DFG project "Constructional Competition – Preposition Stranding and Pied-piping in World Englishes"
Project description

Speakers can often choose between several constructions that express a similar meaning. This project looks at one such alternation, namely the competition between preposition stranding (a topic which I want to know more about) and preposition pied-piping (a topic about which I want to know more). In standard varieties of English, the choice between stranding and pied-piping is to a large degree determined by processing factors and register (Biber et al. 1999: 107; Hawkins 1999: 277; Gries 2002; Hoffmann 2011). At the same time, Hoffmann (2011) showed that Kenyan English has a stronger preference for constructions that are easy to process than British English, while stylistic variables turned out to be less important in the L2 variety. In the light of these findings, the present study combines Usage-based Construction Grammar and New Englishes approaches to investigate the use of stranding and pied-piping constructions across 12 varieties of English. It aims to answer the following research questions:

  1. Which factors influence the choice between the two variants in the various varieties?

  2. Do processing factors have a stronger effect in L2 Englishes?

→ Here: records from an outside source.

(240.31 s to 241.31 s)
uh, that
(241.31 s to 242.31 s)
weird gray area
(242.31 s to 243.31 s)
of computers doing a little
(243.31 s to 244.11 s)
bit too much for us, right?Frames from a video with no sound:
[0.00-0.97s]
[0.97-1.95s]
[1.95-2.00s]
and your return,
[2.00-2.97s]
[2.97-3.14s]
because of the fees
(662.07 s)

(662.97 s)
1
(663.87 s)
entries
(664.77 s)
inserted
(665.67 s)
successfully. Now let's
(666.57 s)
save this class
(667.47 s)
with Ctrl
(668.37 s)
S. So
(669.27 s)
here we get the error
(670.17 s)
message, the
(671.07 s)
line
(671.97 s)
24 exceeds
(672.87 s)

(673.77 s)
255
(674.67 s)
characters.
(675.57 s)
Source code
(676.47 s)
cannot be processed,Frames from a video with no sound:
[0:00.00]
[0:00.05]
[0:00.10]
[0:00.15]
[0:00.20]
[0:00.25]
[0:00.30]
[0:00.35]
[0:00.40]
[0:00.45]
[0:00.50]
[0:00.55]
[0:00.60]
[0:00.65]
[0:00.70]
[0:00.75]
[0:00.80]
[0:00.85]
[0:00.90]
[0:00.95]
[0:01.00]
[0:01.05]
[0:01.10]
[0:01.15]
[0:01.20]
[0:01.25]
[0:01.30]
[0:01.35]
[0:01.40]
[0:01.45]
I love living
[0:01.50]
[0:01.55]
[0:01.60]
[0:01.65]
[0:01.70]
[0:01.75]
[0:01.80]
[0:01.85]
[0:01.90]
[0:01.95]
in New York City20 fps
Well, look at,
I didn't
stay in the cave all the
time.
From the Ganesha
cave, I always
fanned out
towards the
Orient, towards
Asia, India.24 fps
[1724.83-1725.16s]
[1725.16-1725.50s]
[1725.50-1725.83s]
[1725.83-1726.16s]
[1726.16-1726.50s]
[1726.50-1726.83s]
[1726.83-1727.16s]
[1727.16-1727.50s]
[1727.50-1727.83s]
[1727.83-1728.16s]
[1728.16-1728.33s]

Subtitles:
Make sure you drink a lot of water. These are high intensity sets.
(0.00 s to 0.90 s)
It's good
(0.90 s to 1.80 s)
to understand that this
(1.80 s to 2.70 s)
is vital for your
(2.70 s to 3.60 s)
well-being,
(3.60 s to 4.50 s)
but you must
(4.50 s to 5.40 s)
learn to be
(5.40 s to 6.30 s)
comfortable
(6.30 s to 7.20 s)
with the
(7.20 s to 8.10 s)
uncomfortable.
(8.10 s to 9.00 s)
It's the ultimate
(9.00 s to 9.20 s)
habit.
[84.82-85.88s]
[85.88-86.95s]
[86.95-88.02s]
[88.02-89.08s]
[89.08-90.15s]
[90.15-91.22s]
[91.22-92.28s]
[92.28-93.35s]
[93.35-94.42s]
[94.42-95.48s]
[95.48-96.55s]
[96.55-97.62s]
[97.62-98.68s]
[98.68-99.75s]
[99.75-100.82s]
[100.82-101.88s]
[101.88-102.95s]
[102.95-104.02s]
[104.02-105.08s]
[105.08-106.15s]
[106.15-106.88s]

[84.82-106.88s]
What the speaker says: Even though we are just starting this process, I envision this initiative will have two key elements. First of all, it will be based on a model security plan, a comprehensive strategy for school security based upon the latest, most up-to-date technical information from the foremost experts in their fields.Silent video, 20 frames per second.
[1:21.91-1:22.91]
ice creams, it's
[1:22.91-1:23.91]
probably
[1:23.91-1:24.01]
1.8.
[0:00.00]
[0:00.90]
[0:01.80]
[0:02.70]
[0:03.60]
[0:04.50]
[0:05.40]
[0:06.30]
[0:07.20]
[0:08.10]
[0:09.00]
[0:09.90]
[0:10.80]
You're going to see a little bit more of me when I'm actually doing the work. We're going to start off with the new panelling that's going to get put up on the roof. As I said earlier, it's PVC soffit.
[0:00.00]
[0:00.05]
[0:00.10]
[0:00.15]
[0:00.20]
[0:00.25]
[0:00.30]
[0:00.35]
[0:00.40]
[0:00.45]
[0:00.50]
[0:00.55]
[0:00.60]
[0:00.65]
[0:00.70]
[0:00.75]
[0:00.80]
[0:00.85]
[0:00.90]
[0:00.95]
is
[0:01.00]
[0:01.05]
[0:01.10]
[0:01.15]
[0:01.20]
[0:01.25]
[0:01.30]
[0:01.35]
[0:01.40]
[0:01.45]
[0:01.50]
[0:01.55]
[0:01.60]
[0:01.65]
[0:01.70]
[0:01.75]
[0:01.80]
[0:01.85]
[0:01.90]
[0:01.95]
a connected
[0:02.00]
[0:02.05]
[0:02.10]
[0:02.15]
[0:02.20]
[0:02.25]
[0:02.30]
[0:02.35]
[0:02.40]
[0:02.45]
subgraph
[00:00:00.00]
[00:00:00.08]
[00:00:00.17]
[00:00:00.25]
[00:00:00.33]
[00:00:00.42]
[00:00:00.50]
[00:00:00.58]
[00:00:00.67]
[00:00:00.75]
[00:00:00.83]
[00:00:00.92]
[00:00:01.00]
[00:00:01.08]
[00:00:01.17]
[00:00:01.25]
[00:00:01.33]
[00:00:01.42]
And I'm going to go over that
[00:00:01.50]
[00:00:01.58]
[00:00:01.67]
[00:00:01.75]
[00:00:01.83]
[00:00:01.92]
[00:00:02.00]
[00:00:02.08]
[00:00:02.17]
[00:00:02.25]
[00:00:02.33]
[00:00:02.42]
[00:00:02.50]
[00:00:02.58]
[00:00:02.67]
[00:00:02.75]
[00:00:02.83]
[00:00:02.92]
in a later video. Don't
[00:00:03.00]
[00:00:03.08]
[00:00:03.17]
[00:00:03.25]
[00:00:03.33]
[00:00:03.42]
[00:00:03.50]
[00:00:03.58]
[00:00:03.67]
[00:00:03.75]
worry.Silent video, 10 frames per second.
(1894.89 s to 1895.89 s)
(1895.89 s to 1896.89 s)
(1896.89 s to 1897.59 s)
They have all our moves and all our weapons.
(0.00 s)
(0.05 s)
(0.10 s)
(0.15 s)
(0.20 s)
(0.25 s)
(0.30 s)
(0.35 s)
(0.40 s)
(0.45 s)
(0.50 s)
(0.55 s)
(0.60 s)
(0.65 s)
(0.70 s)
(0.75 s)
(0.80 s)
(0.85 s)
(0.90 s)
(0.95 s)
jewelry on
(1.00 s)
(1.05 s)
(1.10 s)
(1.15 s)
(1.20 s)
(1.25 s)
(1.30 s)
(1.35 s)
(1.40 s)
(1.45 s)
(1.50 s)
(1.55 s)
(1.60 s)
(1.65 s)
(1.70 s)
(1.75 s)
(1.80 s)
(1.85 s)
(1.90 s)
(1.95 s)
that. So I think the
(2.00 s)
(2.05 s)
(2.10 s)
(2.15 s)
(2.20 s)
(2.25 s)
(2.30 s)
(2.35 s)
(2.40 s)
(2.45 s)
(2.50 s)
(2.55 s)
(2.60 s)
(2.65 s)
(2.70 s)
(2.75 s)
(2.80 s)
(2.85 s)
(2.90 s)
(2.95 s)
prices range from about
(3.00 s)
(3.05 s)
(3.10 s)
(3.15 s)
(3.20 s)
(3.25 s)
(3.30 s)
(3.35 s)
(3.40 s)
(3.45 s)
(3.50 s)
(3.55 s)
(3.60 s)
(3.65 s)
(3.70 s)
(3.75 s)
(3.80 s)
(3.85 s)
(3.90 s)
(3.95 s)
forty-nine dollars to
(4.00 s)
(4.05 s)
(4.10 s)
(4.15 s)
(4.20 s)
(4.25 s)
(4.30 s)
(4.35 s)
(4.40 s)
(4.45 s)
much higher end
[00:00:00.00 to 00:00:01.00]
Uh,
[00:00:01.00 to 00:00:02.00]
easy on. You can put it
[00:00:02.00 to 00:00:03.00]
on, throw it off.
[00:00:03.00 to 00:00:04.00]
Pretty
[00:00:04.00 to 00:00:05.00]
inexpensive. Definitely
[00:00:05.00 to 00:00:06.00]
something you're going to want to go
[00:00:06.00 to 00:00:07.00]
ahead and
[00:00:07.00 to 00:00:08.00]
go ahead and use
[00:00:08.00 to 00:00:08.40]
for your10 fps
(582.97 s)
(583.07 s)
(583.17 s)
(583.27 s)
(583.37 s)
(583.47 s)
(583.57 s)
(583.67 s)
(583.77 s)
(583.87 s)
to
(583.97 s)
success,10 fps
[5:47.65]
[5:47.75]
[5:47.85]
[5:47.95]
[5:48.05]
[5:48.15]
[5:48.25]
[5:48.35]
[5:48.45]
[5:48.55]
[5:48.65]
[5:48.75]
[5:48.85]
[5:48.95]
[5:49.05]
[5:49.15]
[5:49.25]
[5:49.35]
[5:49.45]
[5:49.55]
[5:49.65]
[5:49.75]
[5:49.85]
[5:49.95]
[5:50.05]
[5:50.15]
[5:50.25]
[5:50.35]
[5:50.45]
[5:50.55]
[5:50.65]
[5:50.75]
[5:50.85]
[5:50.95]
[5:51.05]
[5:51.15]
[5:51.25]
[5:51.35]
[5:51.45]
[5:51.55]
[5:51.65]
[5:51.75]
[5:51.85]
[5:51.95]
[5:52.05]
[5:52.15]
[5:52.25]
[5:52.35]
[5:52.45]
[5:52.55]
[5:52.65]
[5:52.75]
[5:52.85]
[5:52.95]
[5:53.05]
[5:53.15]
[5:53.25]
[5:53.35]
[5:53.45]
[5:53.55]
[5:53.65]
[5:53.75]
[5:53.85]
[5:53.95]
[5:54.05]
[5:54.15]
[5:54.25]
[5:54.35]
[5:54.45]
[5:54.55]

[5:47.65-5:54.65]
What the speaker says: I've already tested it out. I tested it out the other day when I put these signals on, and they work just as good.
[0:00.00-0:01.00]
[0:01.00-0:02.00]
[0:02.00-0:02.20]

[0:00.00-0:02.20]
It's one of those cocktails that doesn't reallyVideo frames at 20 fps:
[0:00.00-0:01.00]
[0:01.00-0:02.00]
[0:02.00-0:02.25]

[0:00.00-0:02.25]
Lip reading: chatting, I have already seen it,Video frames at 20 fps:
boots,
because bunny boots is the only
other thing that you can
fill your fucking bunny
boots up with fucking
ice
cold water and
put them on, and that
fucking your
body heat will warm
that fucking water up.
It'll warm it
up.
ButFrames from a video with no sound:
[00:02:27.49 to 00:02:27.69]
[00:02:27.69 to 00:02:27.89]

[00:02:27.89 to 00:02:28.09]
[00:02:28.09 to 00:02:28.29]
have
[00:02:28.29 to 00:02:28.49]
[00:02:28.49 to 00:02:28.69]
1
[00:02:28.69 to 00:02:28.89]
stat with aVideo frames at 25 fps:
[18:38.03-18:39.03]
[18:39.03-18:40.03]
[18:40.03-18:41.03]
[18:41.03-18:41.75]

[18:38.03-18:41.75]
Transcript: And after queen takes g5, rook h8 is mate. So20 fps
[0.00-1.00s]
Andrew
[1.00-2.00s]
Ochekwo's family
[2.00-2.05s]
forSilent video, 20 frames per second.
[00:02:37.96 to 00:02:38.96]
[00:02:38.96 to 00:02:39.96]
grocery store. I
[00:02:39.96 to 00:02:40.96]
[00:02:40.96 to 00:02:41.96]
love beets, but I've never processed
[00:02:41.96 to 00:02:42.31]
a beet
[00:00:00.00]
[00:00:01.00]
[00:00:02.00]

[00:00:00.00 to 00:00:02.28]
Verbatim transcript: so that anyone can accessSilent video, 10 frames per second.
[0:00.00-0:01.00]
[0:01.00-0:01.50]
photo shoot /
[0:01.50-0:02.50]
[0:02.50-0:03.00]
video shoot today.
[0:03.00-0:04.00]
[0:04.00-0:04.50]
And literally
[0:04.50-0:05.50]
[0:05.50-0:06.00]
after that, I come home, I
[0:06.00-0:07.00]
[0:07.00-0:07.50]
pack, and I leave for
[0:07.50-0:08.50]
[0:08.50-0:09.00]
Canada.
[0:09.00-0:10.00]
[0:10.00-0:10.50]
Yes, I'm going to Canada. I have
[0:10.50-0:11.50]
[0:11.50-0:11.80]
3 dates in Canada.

  3. Does the evolutionary state of the New English varieties correlate with certain types of preposition stranding and pied-piping constructions?

The study will thus generate important insights into the storage of competing structures in the mental grammars of speakers. In addition, it will expand our knowledge on qualitative and quantitative innovations and the role of processing effects in the evolution of New Englishes.

Project phases

The project consists of two phases.

Phase I: Corpus study

  • Preposition stranding and pied-piping will be analyzed in the following components of the International Corpus of English (ICE):

    • ICE-Canada

    • ICE-Great Britain

    • ICE-Hong Kong

    • ICE-India

    • ICE-Ireland

    • ICE-Jamaica

    • ICE-Kenya

    • ICE-New Zealand

    • ICE-Nigeria

    • ICE-Philippines

    • ICE-Singapore

    • ICE-Tanzania

  • Following previous studies (Gries 2002; Hoffmann 2011), the data will be coded for a wide range of factors such as:

    • PREPOSITION PLACEMENT (stranding, pied-piping)

    • CLAUSE TYPE (finite relative clause, main clause interrogative, etc.)

    • PP TYPE (prepositional verb, location adjunct PP, time adjunct PP, etc.)

    • PHRASE TYPE (VP, NP, AdjP)

    • VOICE (active, passive)

    • FILLER TYPE (who, whom, which, what, whose, etc.)

    • PREPOSITION (in, on, at, etc.)

    • FREQUENCY OF PREPOSITION (relative frequencies computed for each individual ICE corpus)

    • FREQUENCY OF FILLER (relative frequencies computed for each individual ICE corpus)

    • LENGTH OF FILLER (length of extracted phrase in number of words)

    • COMPLEXITY (number of words between WH-word and gap site)

    • TEXT TYPE (ICE text type)

    • VARIETY (ICE variety)

    • VARIETY TYPE (according to Schneider’s (2007) Dynamic Model)

  • The data will be subjected to multifactorial statistical analyses (e.g. generalized linear mixed-effects modeling).

Phase II: Experimental study

  • Magnitude estimation acceptability experiments will be conducted at the following universities to analyze how speakers rate the acceptability of constructions:

    • University of Edinburgh (UK)

    • University of Texas at Austin (US)

    • National University of Singapore (Singapore)

    • University of Cape Town (South Africa)

    • Hong Kong (SAR of China)

    • University of Nairobi (Kenya)

 

References

Biber, Douglas, Stig Johansson, Geoffrey Leech, Susan Conrad & Edward Finegan. 1999. The Longman Grammar of Spoken and Written English. 1999th edn. Harlow: Longman.

Gries, Stefan Thomas. 2002. Preposition Stranding in English: Predicting Speakers’ Behaviour. In Vida Samiian (ed.), Proceedings of the Western Conference on Linguistics, vol. 12, 230–241. Fresno: California State University.

Hawkins, John A. 1999. Processing Complexity and Filler-Gap Dependencies across Grammars. Language. Linguistic Society of America 75. 244–285

Hoffmann, Thomas. 2011. Preposition Placement in English: A Usage-based Approach. Cambridge: Cambridge University Press.

Schneider, Edgar W. 2007. Postcolonial English: Varieties around the World. Cambridge: Cambridge University Press.